Redundant binary search across all threads in the block

Every thread in the block calls fused_rope_thd_find_seq_id with the same arguments (t_id = blockIdx.x, nseq, cp_size) and produces an identical result. With warps_per_block = 8, that's 256 threads each doing O(log nseq) global-memory reads of cu_seqlens that could be performed once. For nseq=2401 (~12 iterations x 256 threads), each block reads ~3,072 redundant entries from cu_seqlens. Performing the search once in thread 0 and broadcasting the result via shared memory would eliminate that overhead.

Note: If this suggestion doesn't match your team's coding style, reply to this and let me know. I'll remember it for next time!

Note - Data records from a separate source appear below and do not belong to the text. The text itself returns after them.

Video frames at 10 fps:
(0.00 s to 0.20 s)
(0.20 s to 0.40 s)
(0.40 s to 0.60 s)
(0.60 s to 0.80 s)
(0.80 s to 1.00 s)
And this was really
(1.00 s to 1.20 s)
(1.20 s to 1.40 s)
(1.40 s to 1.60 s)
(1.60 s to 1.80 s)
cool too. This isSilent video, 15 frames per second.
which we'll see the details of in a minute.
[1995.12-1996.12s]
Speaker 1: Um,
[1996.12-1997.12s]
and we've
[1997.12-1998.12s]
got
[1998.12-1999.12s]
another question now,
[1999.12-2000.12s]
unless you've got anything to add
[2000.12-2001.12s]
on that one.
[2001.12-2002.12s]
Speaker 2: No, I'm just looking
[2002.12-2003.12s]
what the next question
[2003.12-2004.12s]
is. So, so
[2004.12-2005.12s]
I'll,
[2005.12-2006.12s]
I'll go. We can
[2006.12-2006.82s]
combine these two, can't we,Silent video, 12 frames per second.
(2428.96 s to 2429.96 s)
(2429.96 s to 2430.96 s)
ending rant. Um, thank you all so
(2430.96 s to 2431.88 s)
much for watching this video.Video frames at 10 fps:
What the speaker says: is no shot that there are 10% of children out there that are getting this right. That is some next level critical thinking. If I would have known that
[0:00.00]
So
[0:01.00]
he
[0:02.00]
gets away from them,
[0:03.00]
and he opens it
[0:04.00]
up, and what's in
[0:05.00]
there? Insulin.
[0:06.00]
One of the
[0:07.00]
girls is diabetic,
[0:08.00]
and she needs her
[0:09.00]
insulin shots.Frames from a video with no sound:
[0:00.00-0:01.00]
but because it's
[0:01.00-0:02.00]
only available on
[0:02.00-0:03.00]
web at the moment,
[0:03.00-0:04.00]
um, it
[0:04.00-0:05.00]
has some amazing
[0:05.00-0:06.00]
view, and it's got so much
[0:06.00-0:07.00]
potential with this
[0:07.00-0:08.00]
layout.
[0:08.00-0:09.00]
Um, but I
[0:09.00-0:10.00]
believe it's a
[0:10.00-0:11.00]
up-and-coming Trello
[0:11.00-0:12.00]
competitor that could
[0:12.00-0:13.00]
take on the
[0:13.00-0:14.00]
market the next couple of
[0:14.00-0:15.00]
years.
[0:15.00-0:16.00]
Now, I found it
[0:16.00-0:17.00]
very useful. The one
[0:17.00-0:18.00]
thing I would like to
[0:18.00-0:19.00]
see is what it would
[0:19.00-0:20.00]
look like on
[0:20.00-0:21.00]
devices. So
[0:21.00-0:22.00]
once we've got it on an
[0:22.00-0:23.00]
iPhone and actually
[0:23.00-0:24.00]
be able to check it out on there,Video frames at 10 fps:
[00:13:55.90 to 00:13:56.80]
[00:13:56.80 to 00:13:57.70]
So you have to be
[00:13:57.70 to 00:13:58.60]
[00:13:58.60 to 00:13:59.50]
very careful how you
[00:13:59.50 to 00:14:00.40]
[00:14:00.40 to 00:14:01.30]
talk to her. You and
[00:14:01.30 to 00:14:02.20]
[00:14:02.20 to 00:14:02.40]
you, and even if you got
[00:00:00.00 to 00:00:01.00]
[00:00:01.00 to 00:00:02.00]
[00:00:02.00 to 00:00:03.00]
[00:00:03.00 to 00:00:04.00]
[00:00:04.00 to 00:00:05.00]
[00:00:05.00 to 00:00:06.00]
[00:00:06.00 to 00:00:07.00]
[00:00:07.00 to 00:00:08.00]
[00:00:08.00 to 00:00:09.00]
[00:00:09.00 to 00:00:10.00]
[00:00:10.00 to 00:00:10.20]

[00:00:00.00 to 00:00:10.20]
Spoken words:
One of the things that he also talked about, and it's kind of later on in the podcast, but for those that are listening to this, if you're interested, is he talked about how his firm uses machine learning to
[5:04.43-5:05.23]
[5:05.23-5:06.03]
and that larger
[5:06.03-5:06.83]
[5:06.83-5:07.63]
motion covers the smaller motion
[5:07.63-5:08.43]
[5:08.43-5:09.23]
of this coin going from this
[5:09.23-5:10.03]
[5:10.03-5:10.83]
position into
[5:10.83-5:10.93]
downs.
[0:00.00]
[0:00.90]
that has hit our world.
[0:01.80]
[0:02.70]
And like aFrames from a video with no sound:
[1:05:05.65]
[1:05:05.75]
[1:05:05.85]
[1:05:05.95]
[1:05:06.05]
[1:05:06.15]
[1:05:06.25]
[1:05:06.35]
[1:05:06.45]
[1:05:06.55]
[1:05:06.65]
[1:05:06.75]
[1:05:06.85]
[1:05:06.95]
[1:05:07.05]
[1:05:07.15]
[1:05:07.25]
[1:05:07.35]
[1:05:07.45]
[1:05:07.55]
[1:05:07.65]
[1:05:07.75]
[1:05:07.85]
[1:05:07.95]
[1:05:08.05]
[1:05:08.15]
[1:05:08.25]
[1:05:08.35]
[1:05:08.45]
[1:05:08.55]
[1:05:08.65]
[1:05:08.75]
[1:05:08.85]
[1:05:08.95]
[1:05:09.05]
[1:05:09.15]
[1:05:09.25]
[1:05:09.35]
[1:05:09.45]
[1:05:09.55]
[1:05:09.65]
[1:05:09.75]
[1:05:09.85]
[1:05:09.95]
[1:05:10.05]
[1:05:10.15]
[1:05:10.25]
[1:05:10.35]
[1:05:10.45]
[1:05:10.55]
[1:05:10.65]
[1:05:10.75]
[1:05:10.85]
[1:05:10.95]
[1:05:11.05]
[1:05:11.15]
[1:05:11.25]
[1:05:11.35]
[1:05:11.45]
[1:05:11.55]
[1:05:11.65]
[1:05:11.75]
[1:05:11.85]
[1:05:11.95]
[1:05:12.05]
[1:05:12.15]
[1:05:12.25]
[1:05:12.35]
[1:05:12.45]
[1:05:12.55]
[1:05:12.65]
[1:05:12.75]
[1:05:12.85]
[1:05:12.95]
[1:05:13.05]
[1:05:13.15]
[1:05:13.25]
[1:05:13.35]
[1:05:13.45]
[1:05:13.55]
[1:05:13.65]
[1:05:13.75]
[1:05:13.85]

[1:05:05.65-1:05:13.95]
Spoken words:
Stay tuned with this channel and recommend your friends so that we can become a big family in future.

ptrendx · 2026-05-28T21:40:06Z

@plugyawn Hi, could you sign your commits? See https://github.com/NVIDIA/TransformerEngine/blob/main/CONTRIBUTING.rst#sign-your-work
Nice improvement :-).

@sudhakarsingh27 Could you take a look?

Signed-off-by: plugyawn <progyan.das@iitgn.ac.in>

for more information, see https://pre-commit.ci Signed-off-by: plugyawn <progyan.das@iitgn.ac.in>

plugyawn · 2026-05-28T22:18:38Z

Thanks! Signed!

fwiw I think the binary search overhead on normal cases can be reduced also, I'll probably add some improvements.

sudhakarsingh27

Posted the RoPE THD token-linear review comments from the local benchmark/coverage analysis. The main concerns are the dispatch heuristic, CP-local token accounting, CP-rank coverage, and benchmark scope.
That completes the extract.